Abstract

Left atrial (LA) strain is inhibited by atrial fibrosis, which is a hallmark of atrial fibrillation (AF). Retrospective gated computed tomography (CT) imaging with feature tracking (FT) can measure three-dimensional (3D) local LA strain. Atrial myocardial fiber directions may play an important role in preferred deformation, and therefore atrial fiber strains should be considered. Using the average endocardial fiber architecture from seven hearts imaged ex vivo with high resolution diffusion-tensor magnetic resonance imaging (DT-MRI), the endocardial fiber strain can be measured. To investigate regional and global differences in atrial endocardial fiber strains between heart failure (HF) patients with and without AF. 30 HF patients underwent 10-frame gated CT imaging, and FT was used to measure local endocardial fiber strain (Fig. A). The LA body was classified into five regions using Universal Atrial Coordinates (Fig. B). Global and regional strains were reported as the mean strain over the entire LA body surface and within each region, respectively. The fiber strain range over the cardiac cycle was used to stratify between HF patients with and without AF. The left ventricular ejection fraction (LVEF) and left atrial ejection fraction (LAEF) were calculated from the gated CT images. HF patients with AF had smaller global fiber strain ranges than those without AF (5.9 ± 3.7 % vs 14.2 ± 8.9 %, p = 0.011) (Fig. C). All regions had higher strain ranges in HF patients without AF and the anterior wall exhibited the most significant difference between groups (7.8 ± 4.1 vs 17.9 ± 10.6, p = 0.009). ROC analysis using global strain range to stratify between patient groups gave an AUC of 0.853 (Fig. D). The anterior wall was the region with the highest AUC of 0.842. LVEF was similar between patient groups (p=0.682), however LAEF differed (p=0.002) (Fig.
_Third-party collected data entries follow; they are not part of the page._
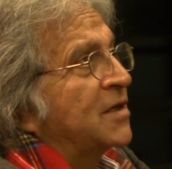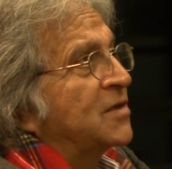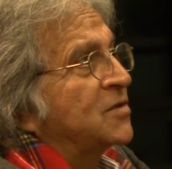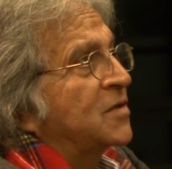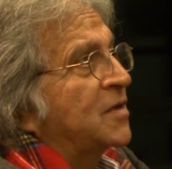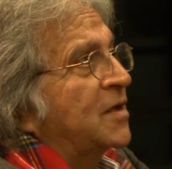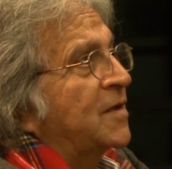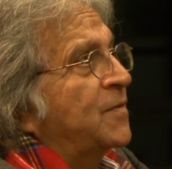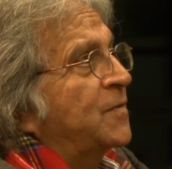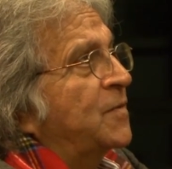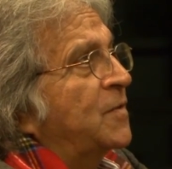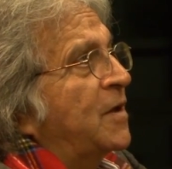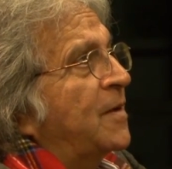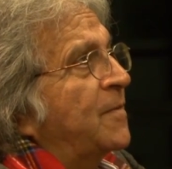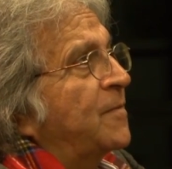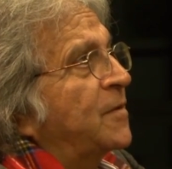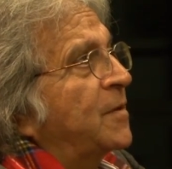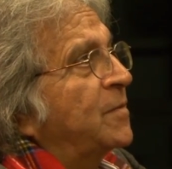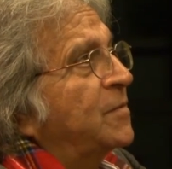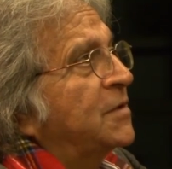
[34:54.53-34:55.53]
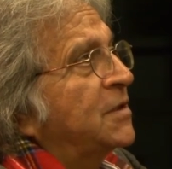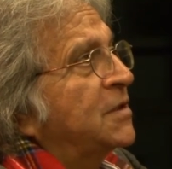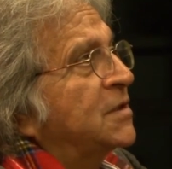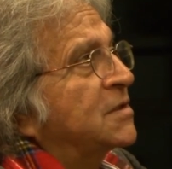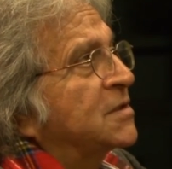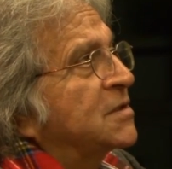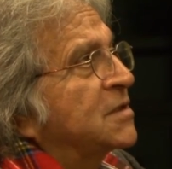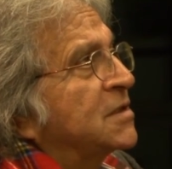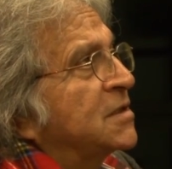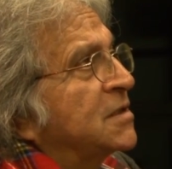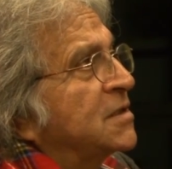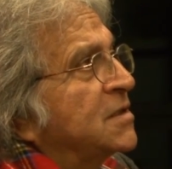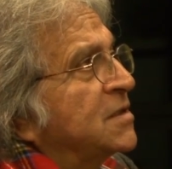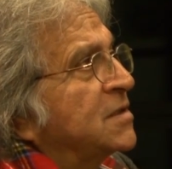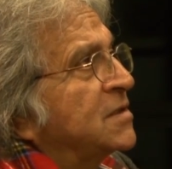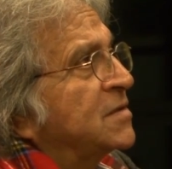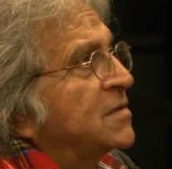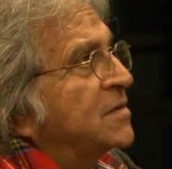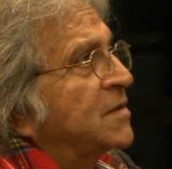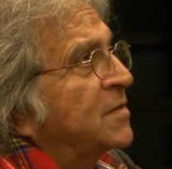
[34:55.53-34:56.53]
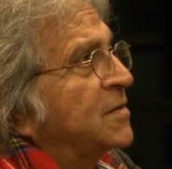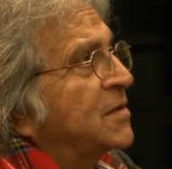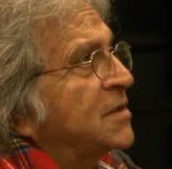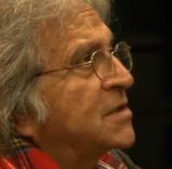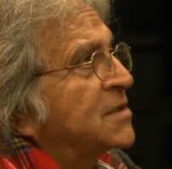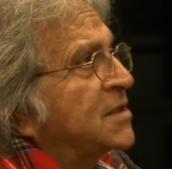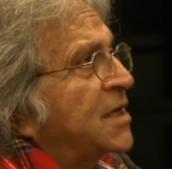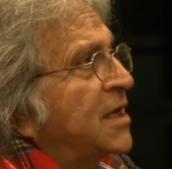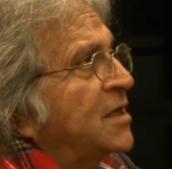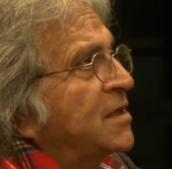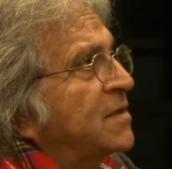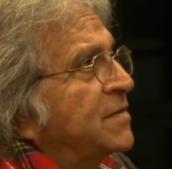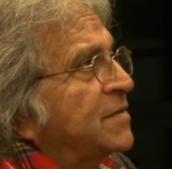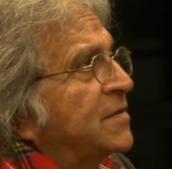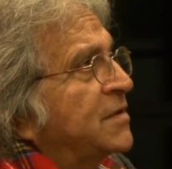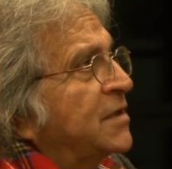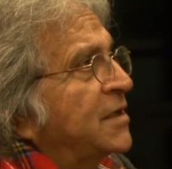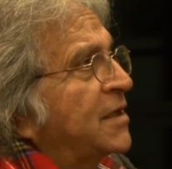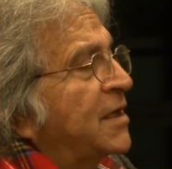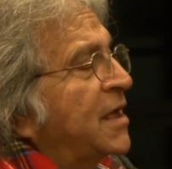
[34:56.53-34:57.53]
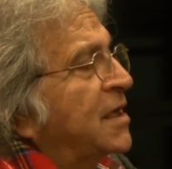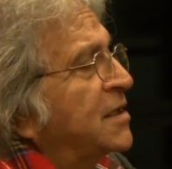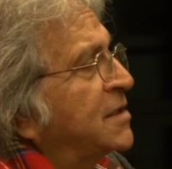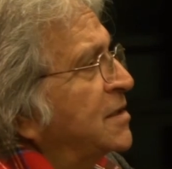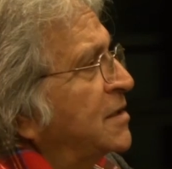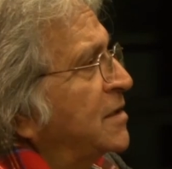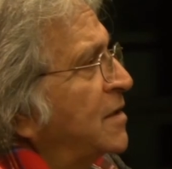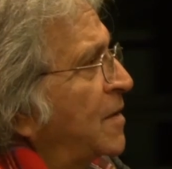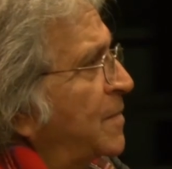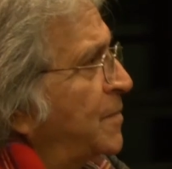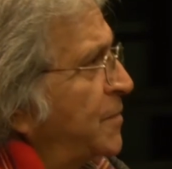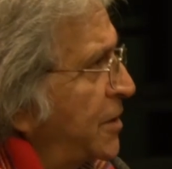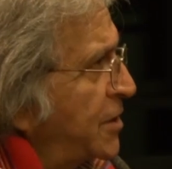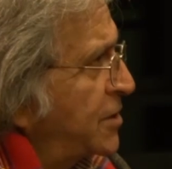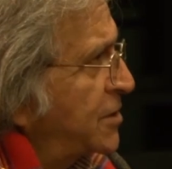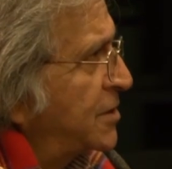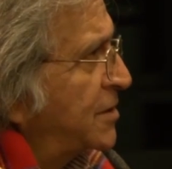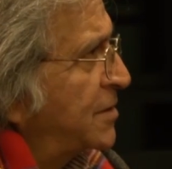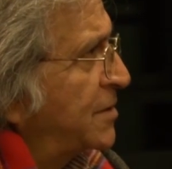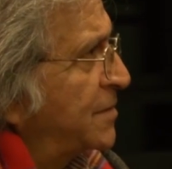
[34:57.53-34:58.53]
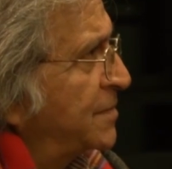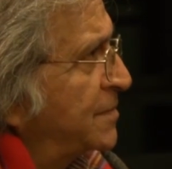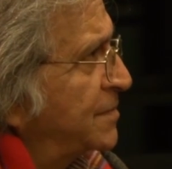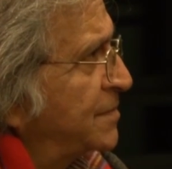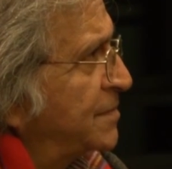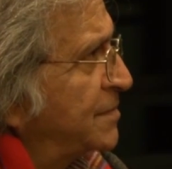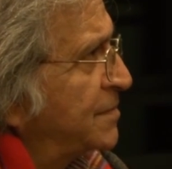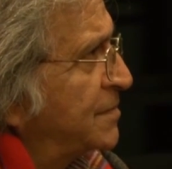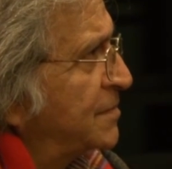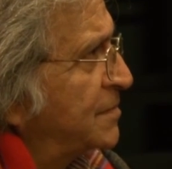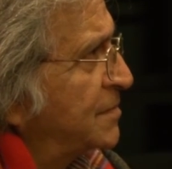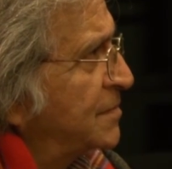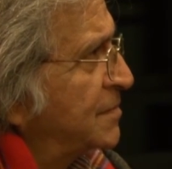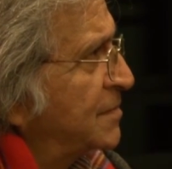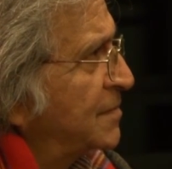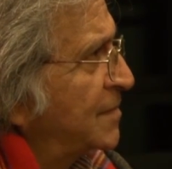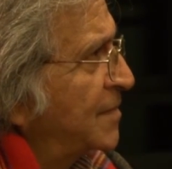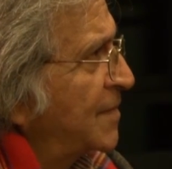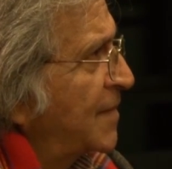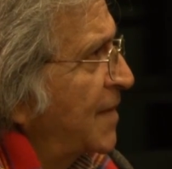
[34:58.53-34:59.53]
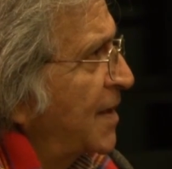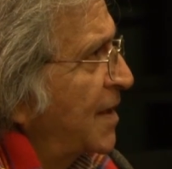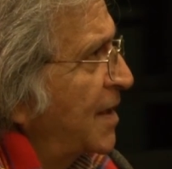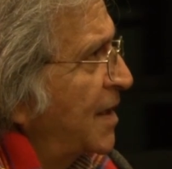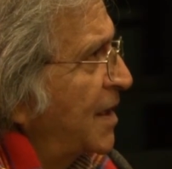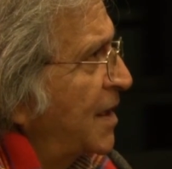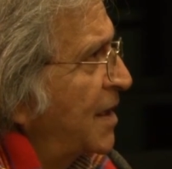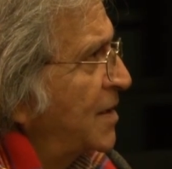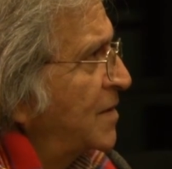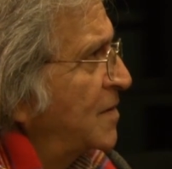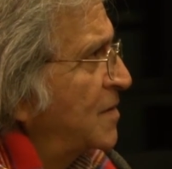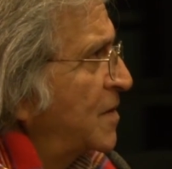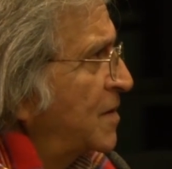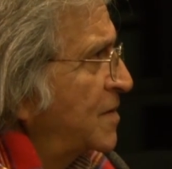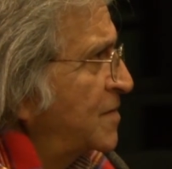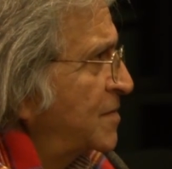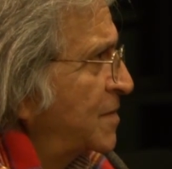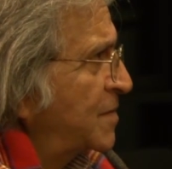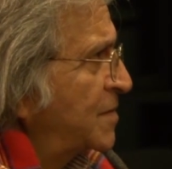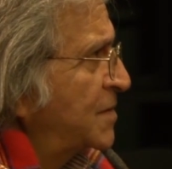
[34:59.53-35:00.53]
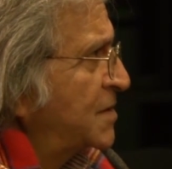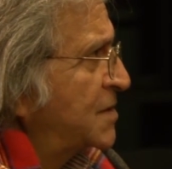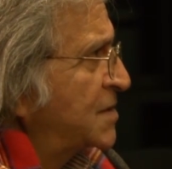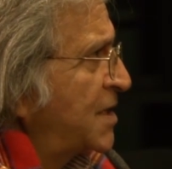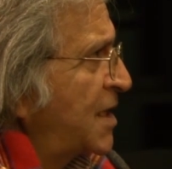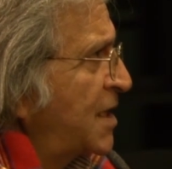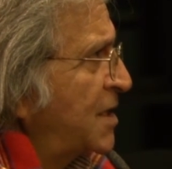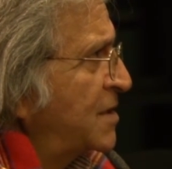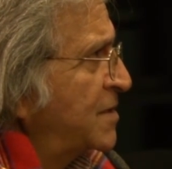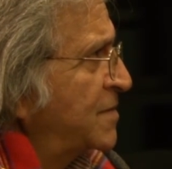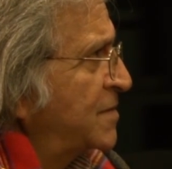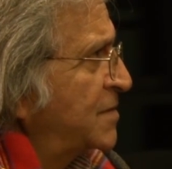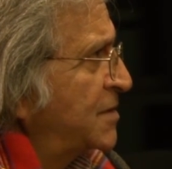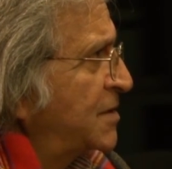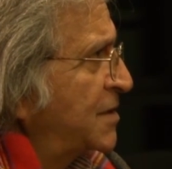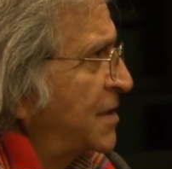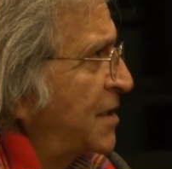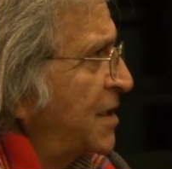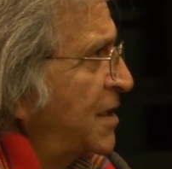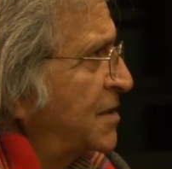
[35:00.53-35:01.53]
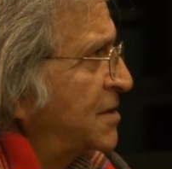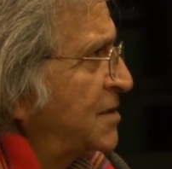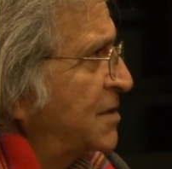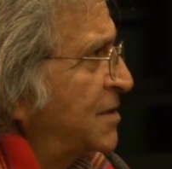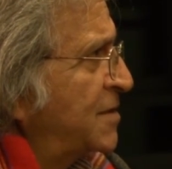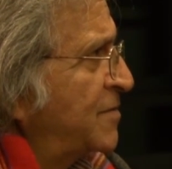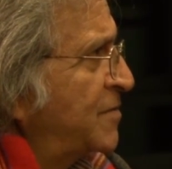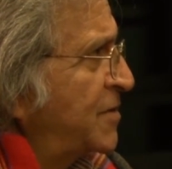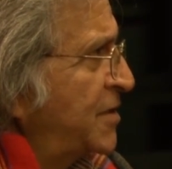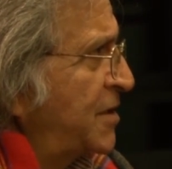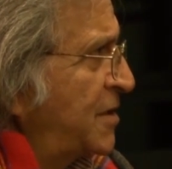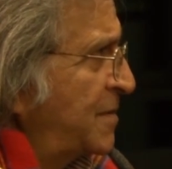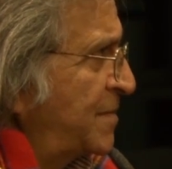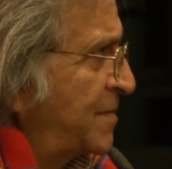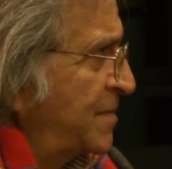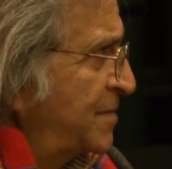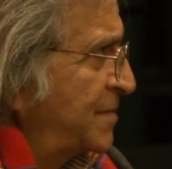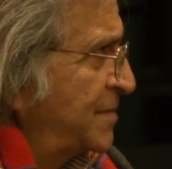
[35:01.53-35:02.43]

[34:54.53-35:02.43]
So So if you come from this, from the side of theorizing oppression and not from the side of theorizing freedom.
E). Patients with AF had decreased fiber strain ranges globally and regionally compared to those without AF. Strain range in the anterior wall most significantly decreased in the presence of AF, which may suggest a regionally higher fibrosis burden. The LVEF was similar between HF patients with and without AF, however the LAEF differed, which suggests strain differences were driven by LA dysfunction.